11 Kasım 2013 Pazartesi

ps: kısa vadede hayatımı sikti

birinci tekil kişi halleri

bana gayptan haber versene kadın, en çok da gözlerim kapalı elime koyduğun şarkılarla. kimselerin hangi dilde olduğunu bir seferde bilmediği şarkılarla. ellerimi ellerinle bir kına gecesindeki gelin misali başım bükük kapatsana kadın.

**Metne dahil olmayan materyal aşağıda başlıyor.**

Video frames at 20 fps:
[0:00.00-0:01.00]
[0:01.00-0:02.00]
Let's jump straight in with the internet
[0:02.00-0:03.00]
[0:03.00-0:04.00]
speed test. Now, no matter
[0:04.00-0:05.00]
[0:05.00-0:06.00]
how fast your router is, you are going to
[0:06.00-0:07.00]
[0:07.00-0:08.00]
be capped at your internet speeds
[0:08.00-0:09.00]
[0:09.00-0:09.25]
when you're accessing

bende kalıcı hasar oluştursana kadın, en çok da senin şiirlerinle. bir biberona doldurduğun şiirlerinle. kucağına alıp beni gözlerimin içine bakarken bir bebek misali besle beni kadın.

beni yokluğunla kuşatsana kadın, en çok da yüreğime bıraktığın korkuyla. kent duvarlarına onlarca askerin yığıldığı kuşatılmamış bir kentte kaderine razı ortaçağ insanları misali beklet beni kadın.

benden bir anda vazgeçmesene kadın, en çok da gökyüzüne ilk defa kanat çarpan kuşlarla. tüyleri henüz tamamlanmış biteviye afrika belgesellerinde bir şekilde hayatta kalmış yavru kuşlar misali göklere çıkar beni kadın.

post mortem anlar

6 Kasım 2013 Çarşamba

dört saat uyudum bugün. bir kere de öldüm. sen yanımdaydın öldüğümde. en son seni gördüm. son nefesimi sana verdim. aldın hiçbir şey olmamış gibi. ben öldüm. saçlarıma dokundun. ellerinle dokundun. gözlerime baktın. kapandılar sonra. hiçbir şey olmamış gibi. uykulara gider gibi. ağladın sonra. yanıma uzandın. sarıldın. ben öldüm, sen kaldın. sen kadın. öyle güzel sarıldın ki. ben hep senin yanında ölürüm. uyur gibi.